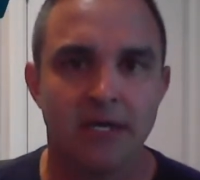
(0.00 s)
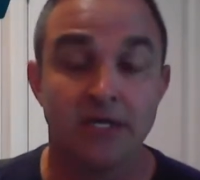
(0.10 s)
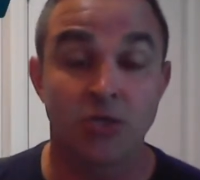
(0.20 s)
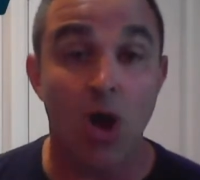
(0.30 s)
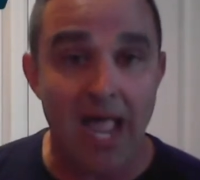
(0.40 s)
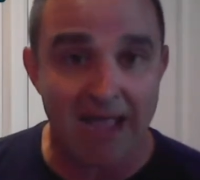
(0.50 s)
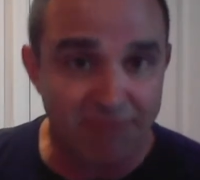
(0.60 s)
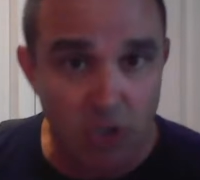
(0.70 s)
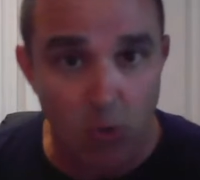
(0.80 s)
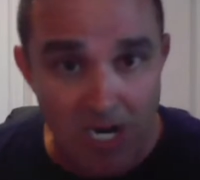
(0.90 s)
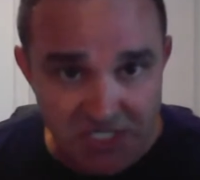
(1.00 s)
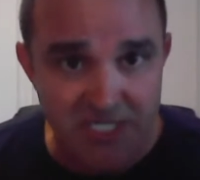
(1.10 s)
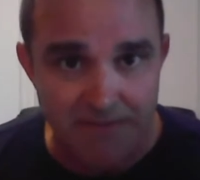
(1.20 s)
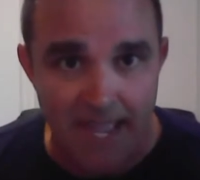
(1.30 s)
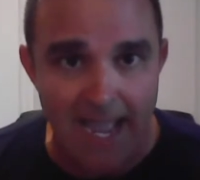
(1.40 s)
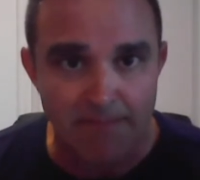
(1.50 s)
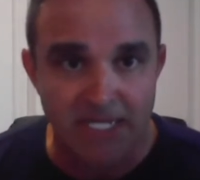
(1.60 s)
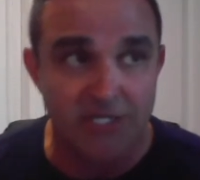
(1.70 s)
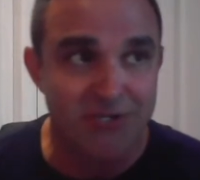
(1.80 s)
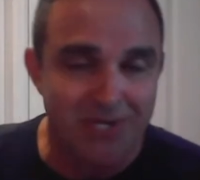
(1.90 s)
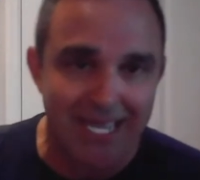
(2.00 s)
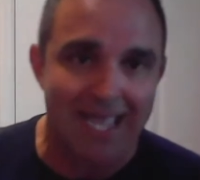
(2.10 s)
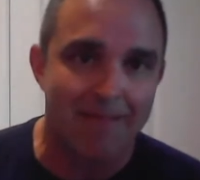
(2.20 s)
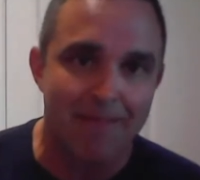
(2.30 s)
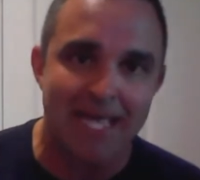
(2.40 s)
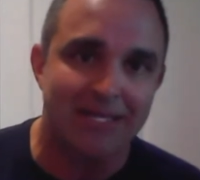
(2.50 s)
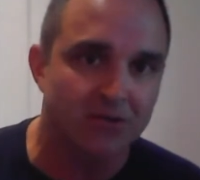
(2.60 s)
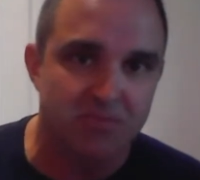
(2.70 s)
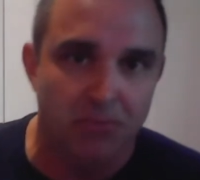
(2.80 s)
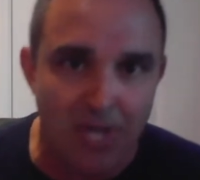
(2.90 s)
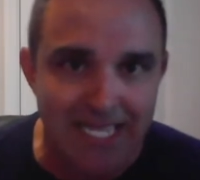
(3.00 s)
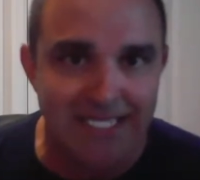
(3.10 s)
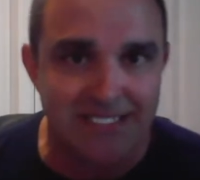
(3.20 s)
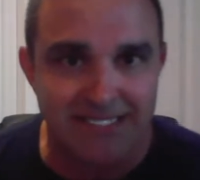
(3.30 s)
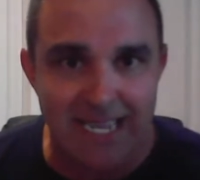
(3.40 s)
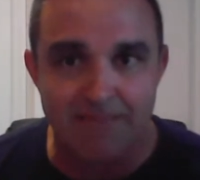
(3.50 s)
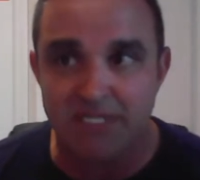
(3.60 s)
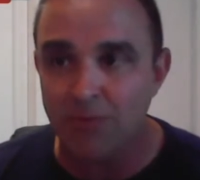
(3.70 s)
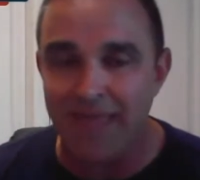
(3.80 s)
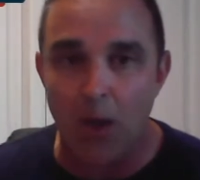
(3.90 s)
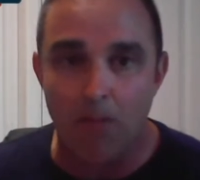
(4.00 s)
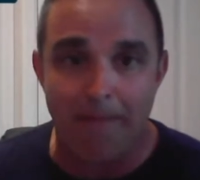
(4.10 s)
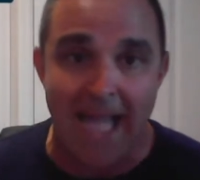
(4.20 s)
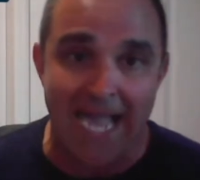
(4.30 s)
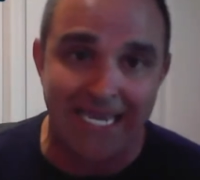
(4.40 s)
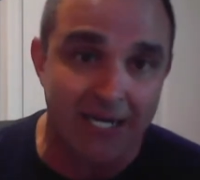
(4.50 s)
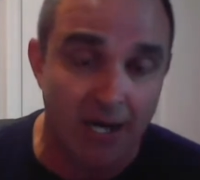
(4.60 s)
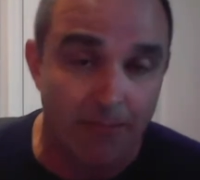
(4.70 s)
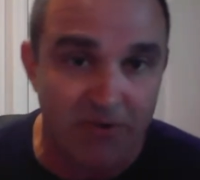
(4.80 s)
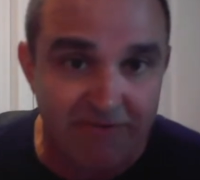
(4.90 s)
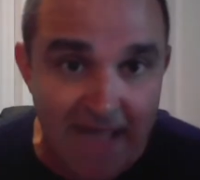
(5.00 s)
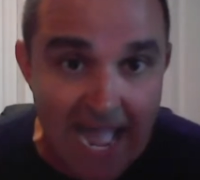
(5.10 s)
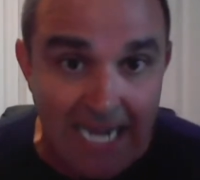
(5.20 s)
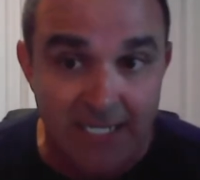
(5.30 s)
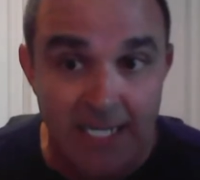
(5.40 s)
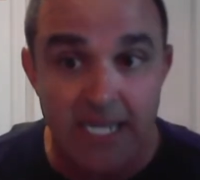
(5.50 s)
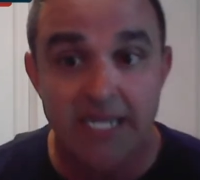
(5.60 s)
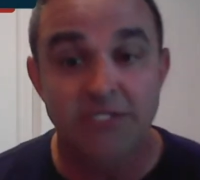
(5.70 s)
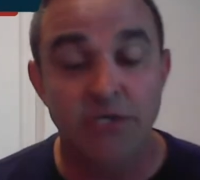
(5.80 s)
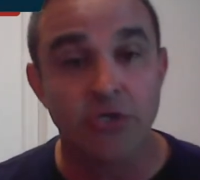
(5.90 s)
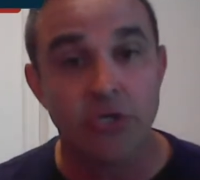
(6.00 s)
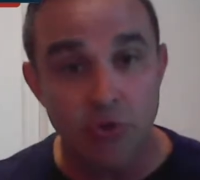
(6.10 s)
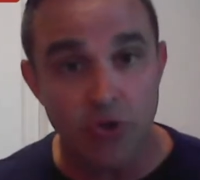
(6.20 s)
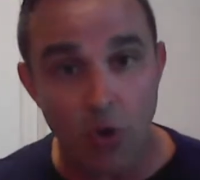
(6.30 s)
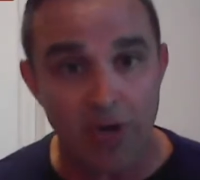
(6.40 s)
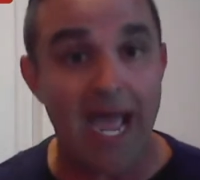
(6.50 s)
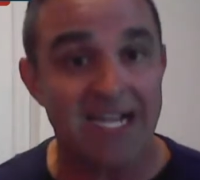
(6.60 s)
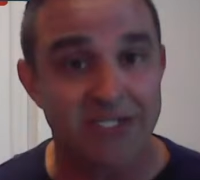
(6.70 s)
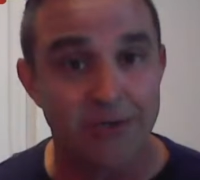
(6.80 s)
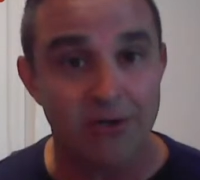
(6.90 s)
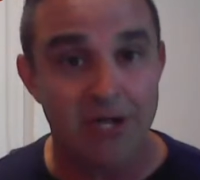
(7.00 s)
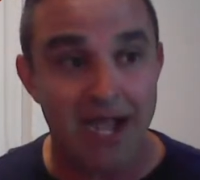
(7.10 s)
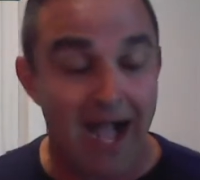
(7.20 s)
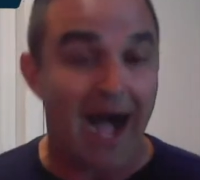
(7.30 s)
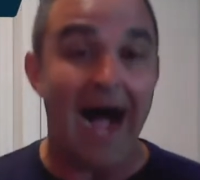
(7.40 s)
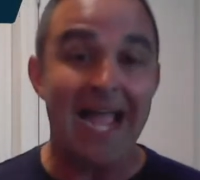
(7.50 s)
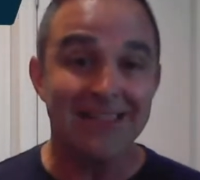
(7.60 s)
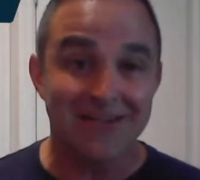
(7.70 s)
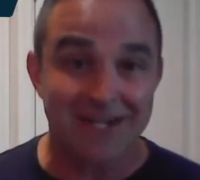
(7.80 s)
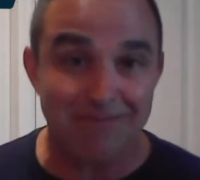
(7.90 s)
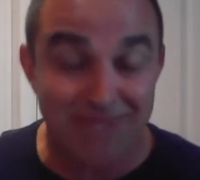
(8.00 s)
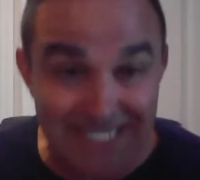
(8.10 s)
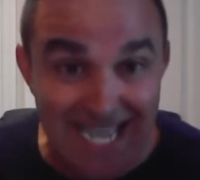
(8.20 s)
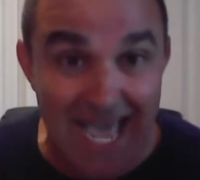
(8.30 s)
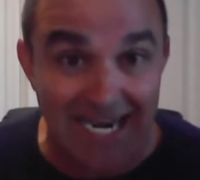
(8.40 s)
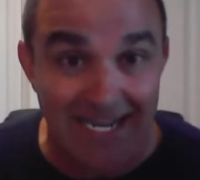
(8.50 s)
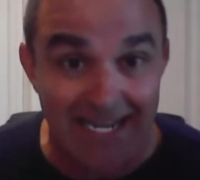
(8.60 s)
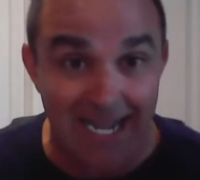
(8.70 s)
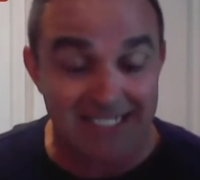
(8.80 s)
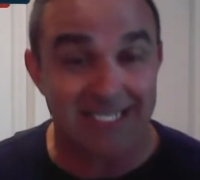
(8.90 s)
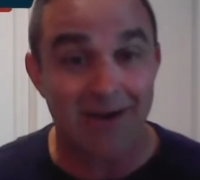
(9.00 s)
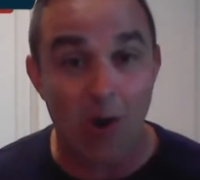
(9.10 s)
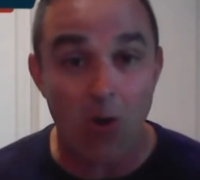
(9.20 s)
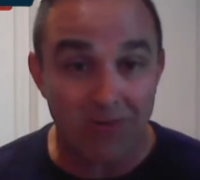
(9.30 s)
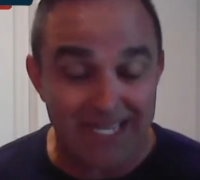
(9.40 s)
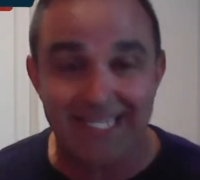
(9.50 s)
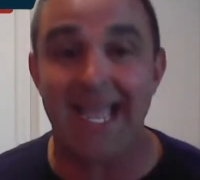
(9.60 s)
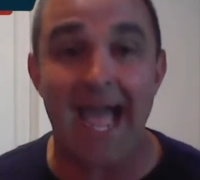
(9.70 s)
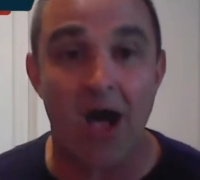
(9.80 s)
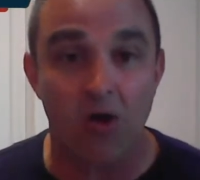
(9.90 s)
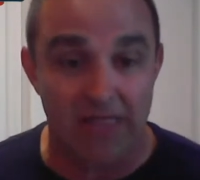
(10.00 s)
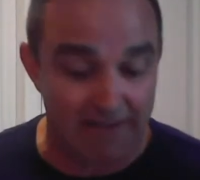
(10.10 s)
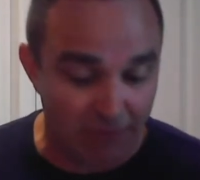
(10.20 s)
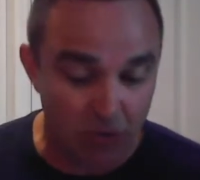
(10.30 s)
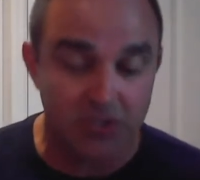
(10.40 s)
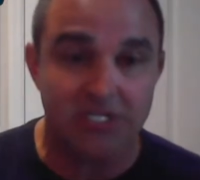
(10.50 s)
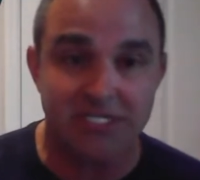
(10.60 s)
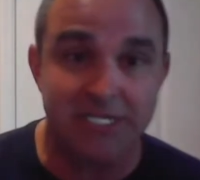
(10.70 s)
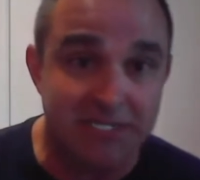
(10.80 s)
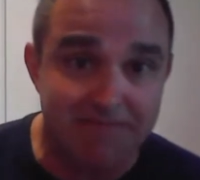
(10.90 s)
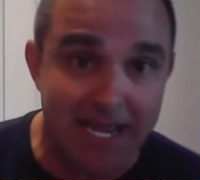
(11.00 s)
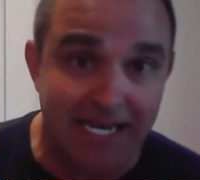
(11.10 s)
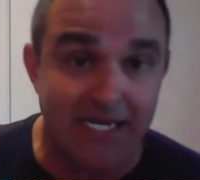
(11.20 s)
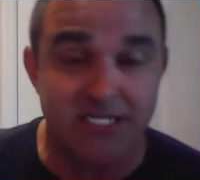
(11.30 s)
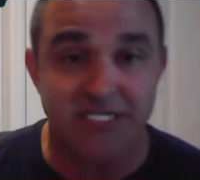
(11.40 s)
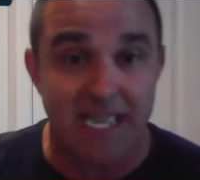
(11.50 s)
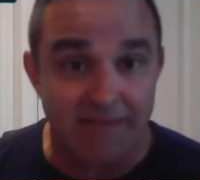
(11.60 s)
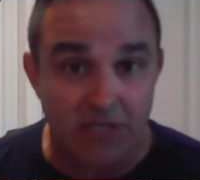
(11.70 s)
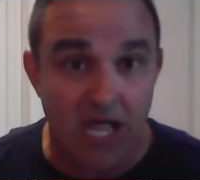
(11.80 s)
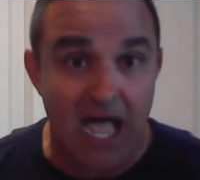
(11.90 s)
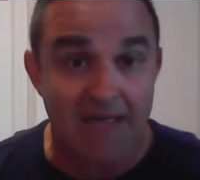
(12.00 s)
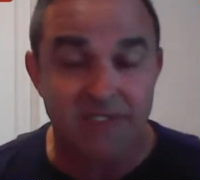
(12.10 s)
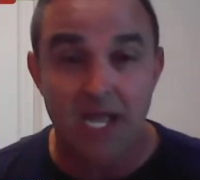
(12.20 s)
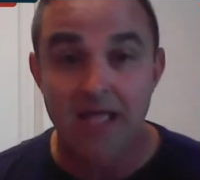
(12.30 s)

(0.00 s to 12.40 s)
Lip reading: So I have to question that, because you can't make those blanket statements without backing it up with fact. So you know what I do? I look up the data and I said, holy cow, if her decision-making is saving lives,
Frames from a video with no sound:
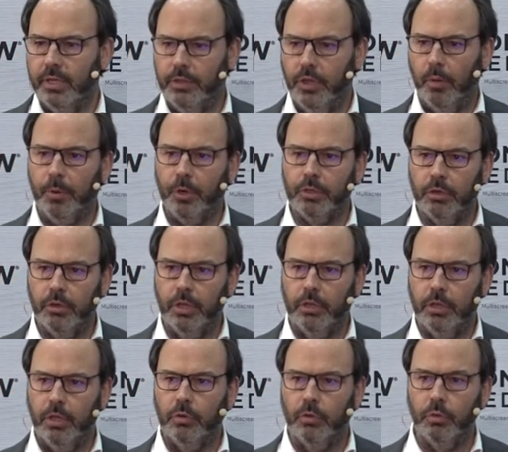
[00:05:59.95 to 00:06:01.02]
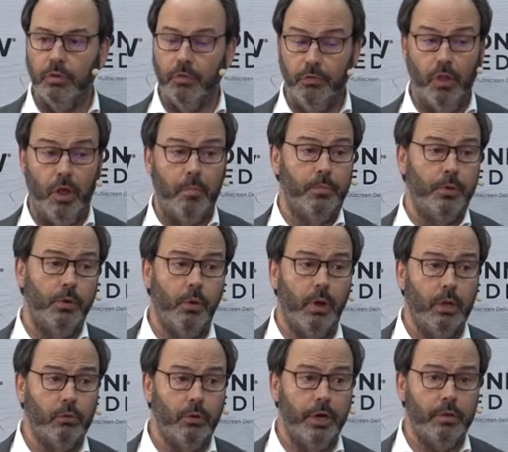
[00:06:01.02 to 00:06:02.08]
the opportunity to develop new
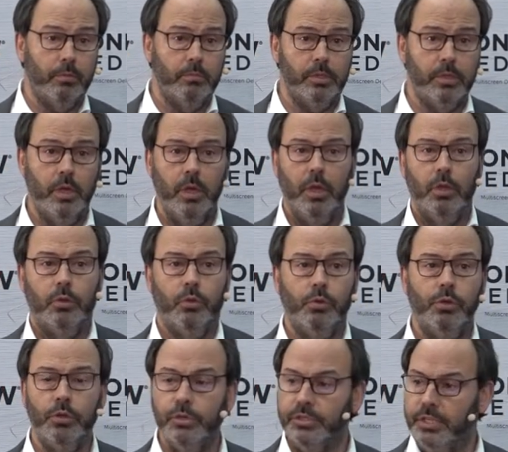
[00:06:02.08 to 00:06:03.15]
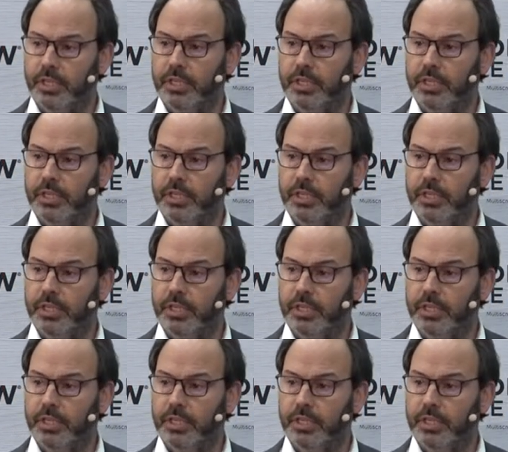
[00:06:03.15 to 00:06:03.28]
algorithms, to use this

---*---

- [EXERCISE DETAILS] Everything in the material above must be repeated exactly, apart from its pictures.

- [EXPECTED ANSWER]
(0.00 s)
(0.10 s)
(0.20 s)
(0.30 s)
(0.40 s)
(0.50 s)
(0.60 s)
(0.70 s)
(0.80 s)
(0.90 s)
(1.00 s)
(1.10 s)
(1.20 s)
(1.30 s)
(1.40 s)
(1.50 s)
(1.60 s)
(1.70 s)
(1.80 s)
(1.90 s)
(2.00 s)
(2.10 s)
(2.20 s)
(2.30 s)
(2.40 s)
(2.50 s)
(2.60 s)
(2.70 s)
(2.80 s)
(2.90 s)
(3.00 s)
(3.10 s)
(3.20 s)
(3.30 s)
(3.40 s)
(3.50 s)
(3.60 s)
(3.70 s)
(3.80 s)
(3.90 s)
(4.00 s)
(4.10 s)
(4.20 s)
(4.30 s)
(4.40 s)
(4.50 s)
(4.60 s)
(4.70 s)
(4.80 s)
(4.90 s)
(5.00 s)
(5.10 s)
(5.20 s)
(5.30 s)
(5.40 s)
(5.50 s)
(5.60 s)
(5.70 s)
(5.80 s)
(5.90 s)
(6.00 s)
(6.10 s)
(6.20 s)
(6.30 s)
(6.40 s)
(6.50 s)
(6.60 s)
(6.70 s)
(6.80 s)
(6.90 s)
(7.00 s)
(7.10 s)
(7.20 s)
(7.30 s)
(7.40 s)
(7.50 s)
(7.60 s)
(7.70 s)
(7.80 s)
(7.90 s)
(8.00 s)
(8.10 s)
(8.20 s)
(8.30 s)
(8.40 s)
(8.50 s)
(8.60 s)
(8.70 s)
(8.80 s)
(8.90 s)
(9.00 s)
(9.10 s)
(9.20 s)
(9.30 s)
(9.40 s)
(9.50 s)
(9.60 s)
(9.70 s)
(9.80 s)
(9.90 s)
(10.00 s)
(10.10 s)
(10.20 s)
(10.30 s)
(10.40 s)
(10.50 s)
(10.60 s)
(10.70 s)
(10.80 s)
(10.90 s)
(11.00 s)
(11.10 s)
(11.20 s)
(11.30 s)
(11.40 s)
(11.50 s)
(11.60 s)
(11.70 s)
(11.80 s)
(11.90 s)
(12.00 s)
(12.10 s)
(12.20 s)
(12.30 s)

(0.00 s to 12.40 s)
Lip reading: So I have to question that, because you can't make those blanket statements without backing it up with fact. So you know what I do? I look up the data and I said, holy cow, if her decision-making is saving lives,
Frames from a video with no sound:
[00:05:59.95 to 00:06:01.02]
[00:06:01.02 to 00:06:02.08]
the opportunity to develop new
[00:06:02.08 to 00:06:03.15]
[00:06:03.15 to 00:06:03.28]
algorithms, to use this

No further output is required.